** Source records follows **
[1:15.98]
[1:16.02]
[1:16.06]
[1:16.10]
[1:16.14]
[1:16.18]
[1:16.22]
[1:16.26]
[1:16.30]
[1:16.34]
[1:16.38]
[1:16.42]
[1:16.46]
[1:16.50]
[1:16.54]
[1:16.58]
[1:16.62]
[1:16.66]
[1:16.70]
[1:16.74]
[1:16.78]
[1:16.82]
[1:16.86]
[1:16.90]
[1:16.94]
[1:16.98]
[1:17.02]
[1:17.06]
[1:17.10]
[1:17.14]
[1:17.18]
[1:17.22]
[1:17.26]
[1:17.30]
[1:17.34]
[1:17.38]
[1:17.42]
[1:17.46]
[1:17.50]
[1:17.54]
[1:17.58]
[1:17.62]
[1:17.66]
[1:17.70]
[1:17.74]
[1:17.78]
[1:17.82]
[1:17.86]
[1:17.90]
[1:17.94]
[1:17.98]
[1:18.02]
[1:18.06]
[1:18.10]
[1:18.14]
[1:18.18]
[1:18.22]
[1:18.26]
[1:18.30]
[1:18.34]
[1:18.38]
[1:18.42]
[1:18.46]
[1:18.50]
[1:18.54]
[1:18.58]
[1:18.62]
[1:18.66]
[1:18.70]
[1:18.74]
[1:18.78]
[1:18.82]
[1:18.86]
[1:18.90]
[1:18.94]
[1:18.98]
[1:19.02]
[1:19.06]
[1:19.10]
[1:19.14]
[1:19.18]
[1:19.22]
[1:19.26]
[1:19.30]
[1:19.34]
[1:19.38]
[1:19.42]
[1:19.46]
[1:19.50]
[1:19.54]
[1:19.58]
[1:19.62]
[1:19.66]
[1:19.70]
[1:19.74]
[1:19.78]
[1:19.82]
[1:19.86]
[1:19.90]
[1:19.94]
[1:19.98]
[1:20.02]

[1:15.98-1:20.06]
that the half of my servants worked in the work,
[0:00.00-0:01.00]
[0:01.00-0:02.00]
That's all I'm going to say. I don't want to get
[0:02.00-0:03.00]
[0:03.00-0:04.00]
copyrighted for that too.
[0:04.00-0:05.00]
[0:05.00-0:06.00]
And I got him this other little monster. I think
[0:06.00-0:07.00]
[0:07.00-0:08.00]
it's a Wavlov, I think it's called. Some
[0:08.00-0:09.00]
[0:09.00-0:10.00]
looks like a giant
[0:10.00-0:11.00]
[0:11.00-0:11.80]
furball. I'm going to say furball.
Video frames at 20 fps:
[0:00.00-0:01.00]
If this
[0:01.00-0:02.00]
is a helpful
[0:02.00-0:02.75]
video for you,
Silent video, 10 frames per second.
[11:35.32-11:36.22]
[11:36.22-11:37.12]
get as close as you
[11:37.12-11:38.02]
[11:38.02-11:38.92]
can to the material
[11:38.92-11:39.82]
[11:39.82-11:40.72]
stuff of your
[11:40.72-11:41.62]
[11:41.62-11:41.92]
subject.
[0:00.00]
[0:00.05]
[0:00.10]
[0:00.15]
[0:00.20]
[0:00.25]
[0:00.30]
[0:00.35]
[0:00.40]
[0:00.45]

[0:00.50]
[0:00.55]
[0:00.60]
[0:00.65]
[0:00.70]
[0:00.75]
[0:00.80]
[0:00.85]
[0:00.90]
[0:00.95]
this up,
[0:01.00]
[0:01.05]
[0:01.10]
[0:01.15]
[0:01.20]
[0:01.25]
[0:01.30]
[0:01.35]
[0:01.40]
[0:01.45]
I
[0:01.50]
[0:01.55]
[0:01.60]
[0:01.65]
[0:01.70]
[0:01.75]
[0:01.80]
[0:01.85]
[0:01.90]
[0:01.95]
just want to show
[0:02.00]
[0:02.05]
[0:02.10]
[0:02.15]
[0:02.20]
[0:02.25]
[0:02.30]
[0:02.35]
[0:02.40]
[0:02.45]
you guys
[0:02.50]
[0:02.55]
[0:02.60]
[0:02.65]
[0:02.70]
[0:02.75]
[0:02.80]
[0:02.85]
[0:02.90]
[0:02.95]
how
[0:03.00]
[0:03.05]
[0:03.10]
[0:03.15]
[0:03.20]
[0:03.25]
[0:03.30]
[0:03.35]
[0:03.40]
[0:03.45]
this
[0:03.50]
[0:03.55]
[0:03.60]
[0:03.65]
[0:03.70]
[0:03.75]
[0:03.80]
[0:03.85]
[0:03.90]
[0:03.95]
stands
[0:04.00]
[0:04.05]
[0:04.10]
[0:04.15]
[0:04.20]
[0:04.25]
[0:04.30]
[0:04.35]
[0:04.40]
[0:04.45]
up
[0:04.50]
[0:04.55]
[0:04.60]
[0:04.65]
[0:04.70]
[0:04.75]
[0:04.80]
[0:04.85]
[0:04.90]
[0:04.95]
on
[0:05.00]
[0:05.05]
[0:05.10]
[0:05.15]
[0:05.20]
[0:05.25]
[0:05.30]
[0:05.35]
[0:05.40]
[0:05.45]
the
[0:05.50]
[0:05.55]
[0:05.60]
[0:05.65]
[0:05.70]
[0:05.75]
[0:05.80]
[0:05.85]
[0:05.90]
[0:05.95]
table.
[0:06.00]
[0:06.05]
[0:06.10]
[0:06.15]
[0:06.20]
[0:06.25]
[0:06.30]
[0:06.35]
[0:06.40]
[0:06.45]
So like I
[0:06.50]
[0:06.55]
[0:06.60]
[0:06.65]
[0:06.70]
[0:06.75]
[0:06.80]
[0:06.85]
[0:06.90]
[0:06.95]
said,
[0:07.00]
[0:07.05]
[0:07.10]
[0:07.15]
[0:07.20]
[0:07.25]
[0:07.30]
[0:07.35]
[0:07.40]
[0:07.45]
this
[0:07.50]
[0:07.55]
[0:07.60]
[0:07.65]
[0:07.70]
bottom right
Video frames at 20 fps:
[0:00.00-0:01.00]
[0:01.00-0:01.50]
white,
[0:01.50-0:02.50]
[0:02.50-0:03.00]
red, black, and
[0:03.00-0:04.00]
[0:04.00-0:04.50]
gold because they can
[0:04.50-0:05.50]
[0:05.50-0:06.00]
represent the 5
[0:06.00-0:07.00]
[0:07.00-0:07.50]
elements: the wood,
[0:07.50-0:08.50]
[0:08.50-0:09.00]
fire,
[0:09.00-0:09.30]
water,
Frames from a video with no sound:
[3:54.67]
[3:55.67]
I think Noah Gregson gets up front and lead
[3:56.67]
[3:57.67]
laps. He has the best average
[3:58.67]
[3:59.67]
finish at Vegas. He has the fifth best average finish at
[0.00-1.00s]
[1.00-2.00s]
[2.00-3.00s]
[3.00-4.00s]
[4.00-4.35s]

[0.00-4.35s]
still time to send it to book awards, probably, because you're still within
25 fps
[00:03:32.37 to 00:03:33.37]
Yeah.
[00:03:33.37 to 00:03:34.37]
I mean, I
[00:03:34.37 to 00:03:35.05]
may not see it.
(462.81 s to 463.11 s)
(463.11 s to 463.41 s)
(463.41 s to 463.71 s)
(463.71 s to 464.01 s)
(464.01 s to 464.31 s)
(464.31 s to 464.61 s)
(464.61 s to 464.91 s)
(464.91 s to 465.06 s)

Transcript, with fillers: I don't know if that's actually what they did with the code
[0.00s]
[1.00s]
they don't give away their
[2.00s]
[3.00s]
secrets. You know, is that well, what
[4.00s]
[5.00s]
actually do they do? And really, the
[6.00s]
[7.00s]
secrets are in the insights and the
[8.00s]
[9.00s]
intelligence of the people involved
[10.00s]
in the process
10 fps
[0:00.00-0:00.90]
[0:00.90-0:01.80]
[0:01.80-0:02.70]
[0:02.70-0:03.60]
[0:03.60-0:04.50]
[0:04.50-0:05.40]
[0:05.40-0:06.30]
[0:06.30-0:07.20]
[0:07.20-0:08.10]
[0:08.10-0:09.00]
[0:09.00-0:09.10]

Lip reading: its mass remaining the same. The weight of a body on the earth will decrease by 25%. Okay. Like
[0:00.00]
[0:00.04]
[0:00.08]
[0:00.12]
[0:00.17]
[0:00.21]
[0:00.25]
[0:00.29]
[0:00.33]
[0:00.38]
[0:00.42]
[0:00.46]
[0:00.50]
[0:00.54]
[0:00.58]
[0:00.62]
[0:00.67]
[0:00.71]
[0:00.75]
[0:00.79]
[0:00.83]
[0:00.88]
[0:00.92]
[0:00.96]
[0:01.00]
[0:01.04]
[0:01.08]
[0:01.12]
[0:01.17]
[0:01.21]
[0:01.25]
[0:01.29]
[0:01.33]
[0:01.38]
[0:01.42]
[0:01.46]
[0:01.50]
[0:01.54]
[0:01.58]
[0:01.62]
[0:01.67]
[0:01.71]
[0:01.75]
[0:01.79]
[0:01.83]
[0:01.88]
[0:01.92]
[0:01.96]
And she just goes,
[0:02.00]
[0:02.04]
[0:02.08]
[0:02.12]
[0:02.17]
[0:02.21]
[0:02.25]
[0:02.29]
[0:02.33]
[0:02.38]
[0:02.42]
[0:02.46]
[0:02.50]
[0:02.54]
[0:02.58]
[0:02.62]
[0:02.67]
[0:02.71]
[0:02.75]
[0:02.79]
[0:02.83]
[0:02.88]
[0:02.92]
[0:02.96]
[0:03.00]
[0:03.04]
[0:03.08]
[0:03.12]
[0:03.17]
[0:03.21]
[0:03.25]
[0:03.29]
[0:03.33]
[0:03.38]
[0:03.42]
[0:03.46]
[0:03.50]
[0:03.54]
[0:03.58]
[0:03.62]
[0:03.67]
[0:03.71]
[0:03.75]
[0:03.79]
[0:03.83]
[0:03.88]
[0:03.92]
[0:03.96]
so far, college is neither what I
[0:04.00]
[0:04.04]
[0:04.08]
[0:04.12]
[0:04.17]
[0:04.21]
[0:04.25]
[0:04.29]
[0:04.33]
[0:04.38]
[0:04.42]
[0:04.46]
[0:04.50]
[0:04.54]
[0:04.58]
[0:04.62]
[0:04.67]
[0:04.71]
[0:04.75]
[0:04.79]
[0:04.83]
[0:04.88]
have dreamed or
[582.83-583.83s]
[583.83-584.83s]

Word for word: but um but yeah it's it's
** End of Source records **
Copy, please, exactly the lines that start at the first line of the data and end at the line containing "[11:38.92-11:39.82]", both kept and no others.

Output for this exercise:
[1:15.98]
[1:16.02]
[1:16.06]
[1:16.10]
[1:16.14]
[1:16.18]
[1:16.22]
[1:16.26]
[1:16.30]
[1:16.34]
[1:16.38]
[1:16.42]
[1:16.46]
[1:16.50]
[1:16.54]
[1:16.58]
[1:16.62]
[1:16.66]
[1:16.70]
[1:16.74]
[1:16.78]
[1:16.82]
[1:16.86]
[1:16.90]
[1:16.94]
[1:16.98]
[1:17.02]
[1:17.06]
[1:17.10]
[1:17.14]
[1:17.18]
[1:17.22]
[1:17.26]
[1:17.30]
[1:17.34]
[1:17.38]
[1:17.42]
[1:17.46]
[1:17.50]
[1:17.54]
[1:17.58]
[1:17.62]
[1:17.66]
[1:17.70]
[1:17.74]
[1:17.78]
[1:17.82]
[1:17.86]
[1:17.90]
[1:17.94]
[1:17.98]
[1:18.02]
[1:18.06]
[1:18.10]
[1:18.14]
[1:18.18]
[1:18.22]
[1:18.26]
[1:18.30]
[1:18.34]
[1:18.38]
[1:18.42]
[1:18.46]
[1:18.50]
[1:18.54]
[1:18.58]
[1:18.62]
[1:18.66]
[1:18.70]
[1:18.74]
[1:18.78]
[1:18.82]
[1:18.86]
[1:18.90]
[1:18.94]
[1:18.98]
[1:19.02]
[1:19.06]
[1:19.10]
[1:19.14]
[1:19.18]
[1:19.22]
[1:19.26]
[1:19.30]
[1:19.34]
[1:19.38]
[1:19.42]
[1:19.46]
[1:19.50]
[1:19.54]
[1:19.58]
[1:19.62]
[1:19.66]
[1:19.70]
[1:19.74]
[1:19.78]
[1:19.82]
[1:19.86]
[1:19.90]
[1:19.94]
[1:19.98]
[1:20.02]

[1:15.98-1:20.06]
that the half of my servants worked in the work,
[0:00.00-0:01.00]
[0:01.00-0:02.00]
That's all I'm going to say. I don't want to get
[0:02.00-0:03.00]
[0:03.00-0:04.00]
copyrighted for that too.
[0:04.00-0:05.00]
[0:05.00-0:06.00]
And I got him this other little monster. I think
[0:06.00-0:07.00]
[0:07.00-0:08.00]
it's a Wavlov, I think it's called. Some
[0:08.00-0:09.00]
[0:09.00-0:10.00]
looks like a giant
[0:10.00-0:11.00]
[0:11.00-0:11.80]
furball. I'm going to say furball.
Video frames at 20 fps:
[0:00.00-0:01.00]
If this
[0:01.00-0:02.00]
is a helpful
[0:02.00-0:02.75]
video for you,
Silent video, 10 frames per second.
[11:35.32-11:36.22]
[11:36.22-11:37.12]
get as close as you
[11:37.12-11:38.02]
[11:38.02-11:38.92]
can to the material
[11:38.92-11:39.82]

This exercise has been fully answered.